ACTION ITEM
An exact copy of every line from the one holding "Frames from a" to the end of the entries below is required; leave the pictures out.

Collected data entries

▼▼▼

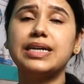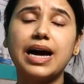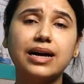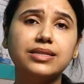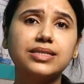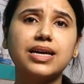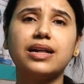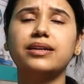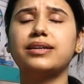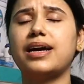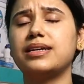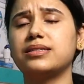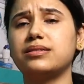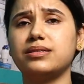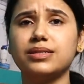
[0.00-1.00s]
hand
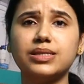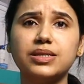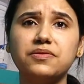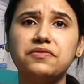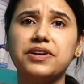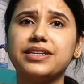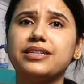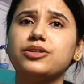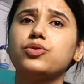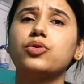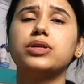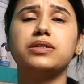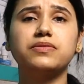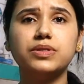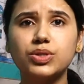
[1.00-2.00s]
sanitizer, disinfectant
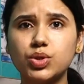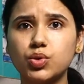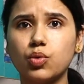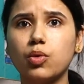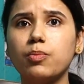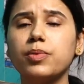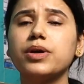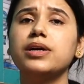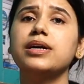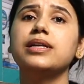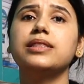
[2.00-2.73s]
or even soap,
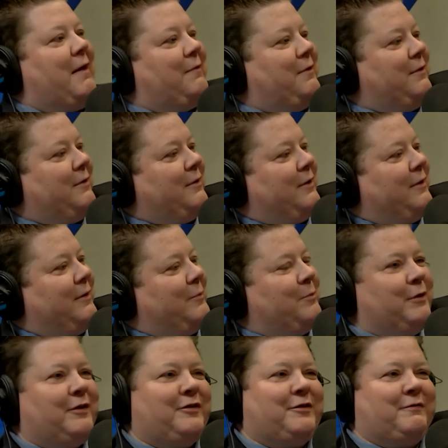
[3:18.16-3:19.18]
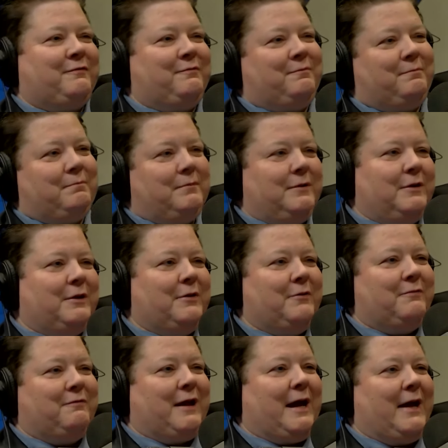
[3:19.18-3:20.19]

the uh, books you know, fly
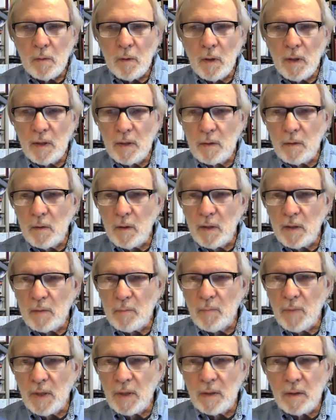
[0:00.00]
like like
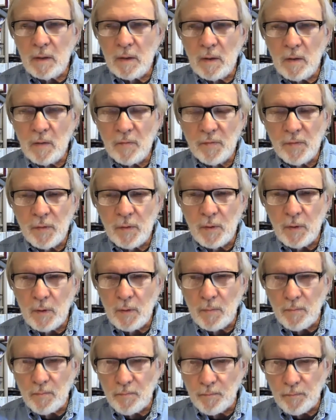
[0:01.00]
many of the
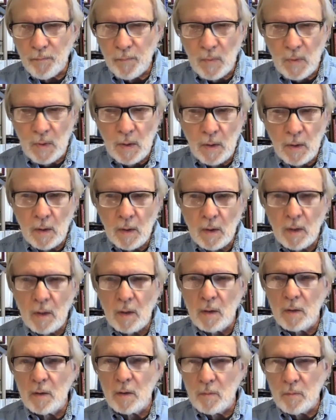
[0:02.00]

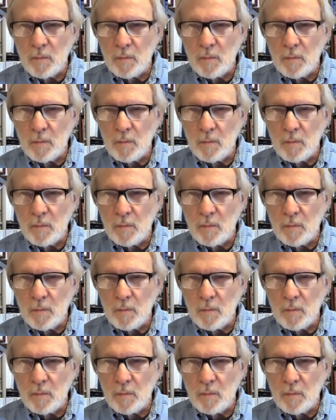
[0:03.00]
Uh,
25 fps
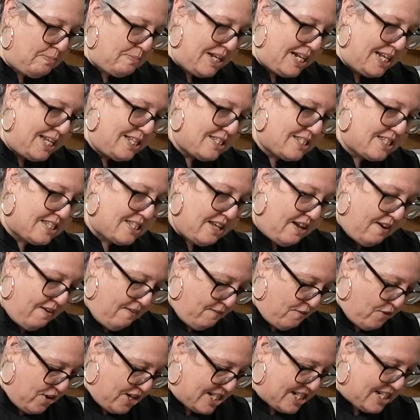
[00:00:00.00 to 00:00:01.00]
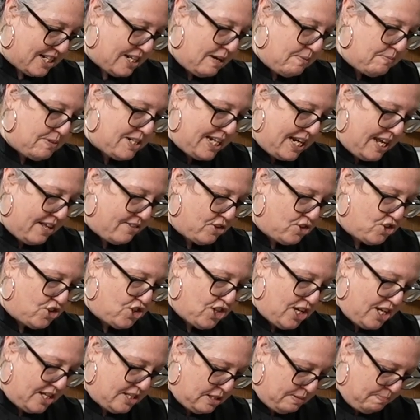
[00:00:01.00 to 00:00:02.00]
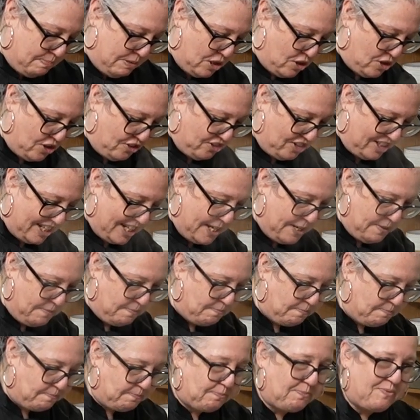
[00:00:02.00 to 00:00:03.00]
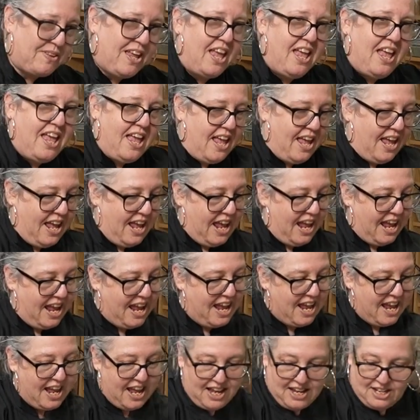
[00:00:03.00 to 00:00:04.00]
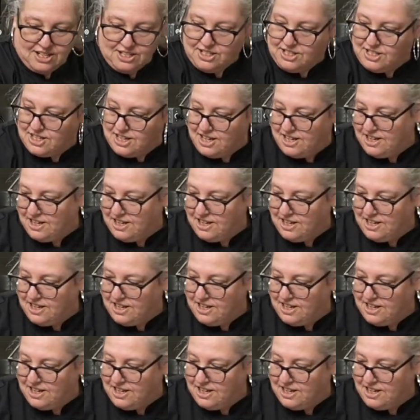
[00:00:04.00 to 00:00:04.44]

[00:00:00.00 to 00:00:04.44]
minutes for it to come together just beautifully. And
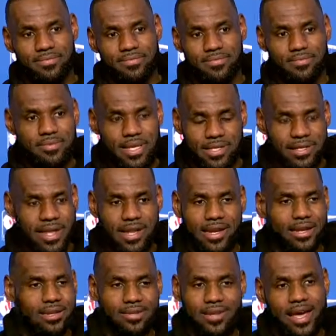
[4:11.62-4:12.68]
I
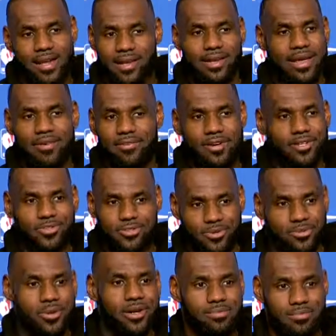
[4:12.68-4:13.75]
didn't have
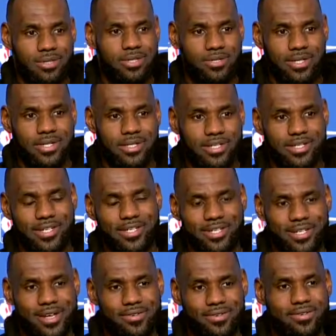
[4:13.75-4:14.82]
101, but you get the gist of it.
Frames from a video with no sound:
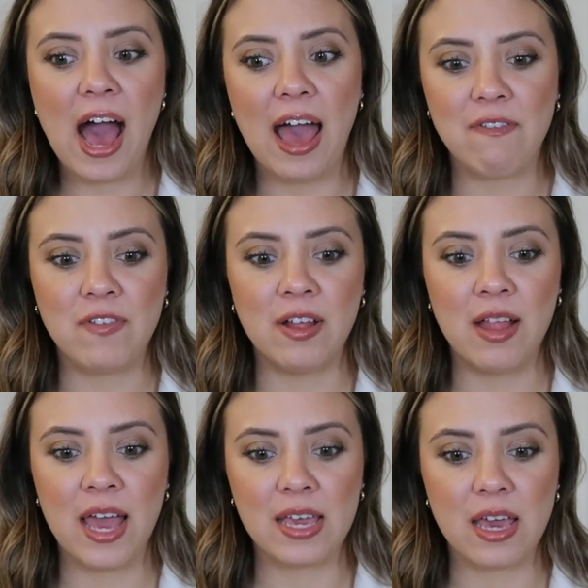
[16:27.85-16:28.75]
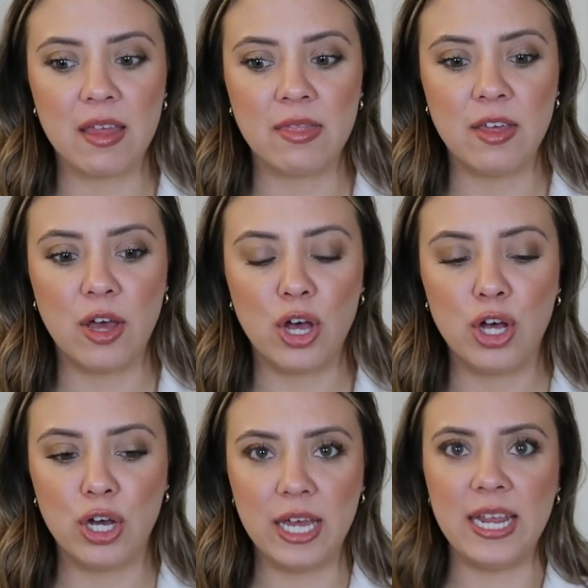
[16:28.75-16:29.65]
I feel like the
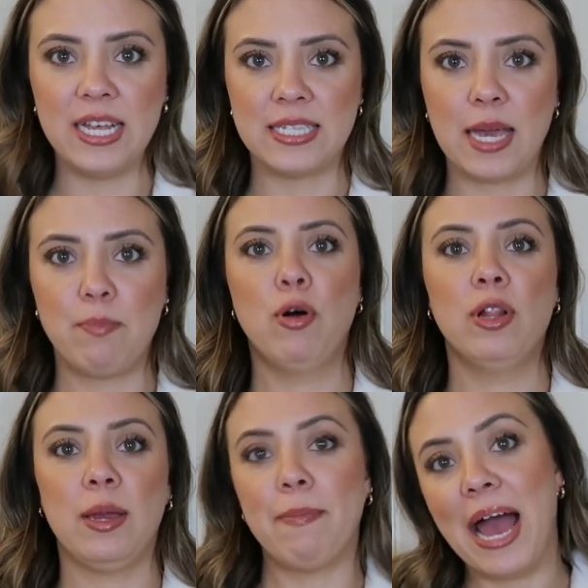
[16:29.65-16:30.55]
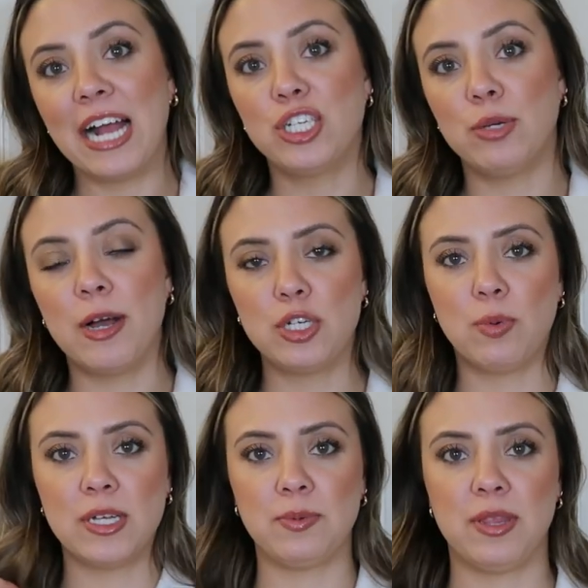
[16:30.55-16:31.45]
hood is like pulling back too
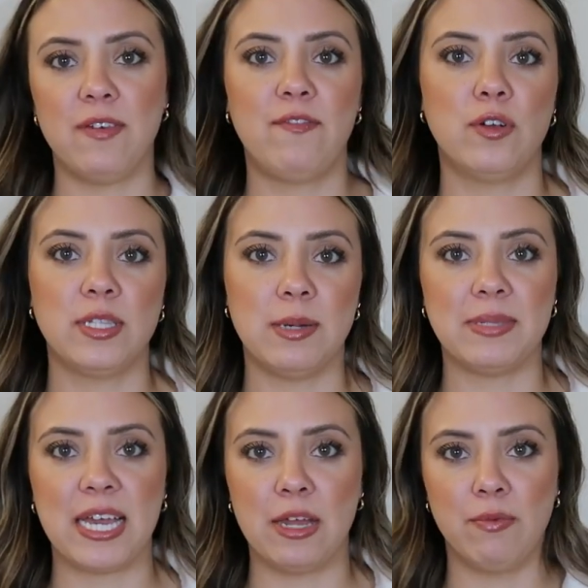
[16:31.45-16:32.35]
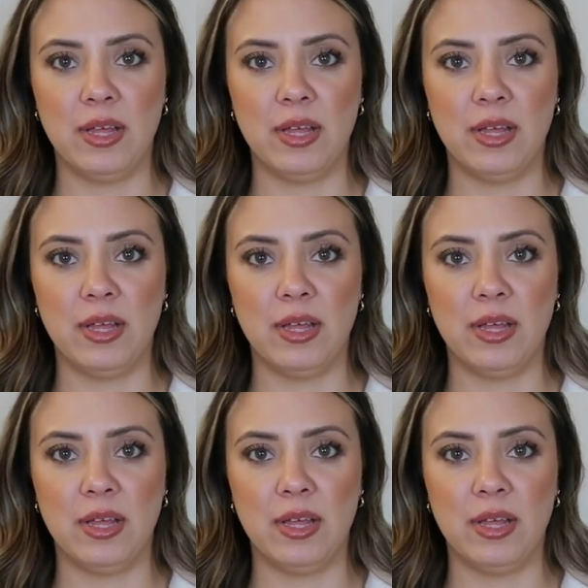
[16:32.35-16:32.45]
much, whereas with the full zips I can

▲▲▲

TASK ANSWER
Frames from a video with no sound:
[16:27.85-16:28.75]
[16:28.75-16:29.65]
I feel like the
[16:29.65-16:30.55]
[16:30.55-16:31.45]
hood is like pulling back too
[16:31.45-16:32.35]
[16:32.35-16:32.45]
much, whereas with the full zips I can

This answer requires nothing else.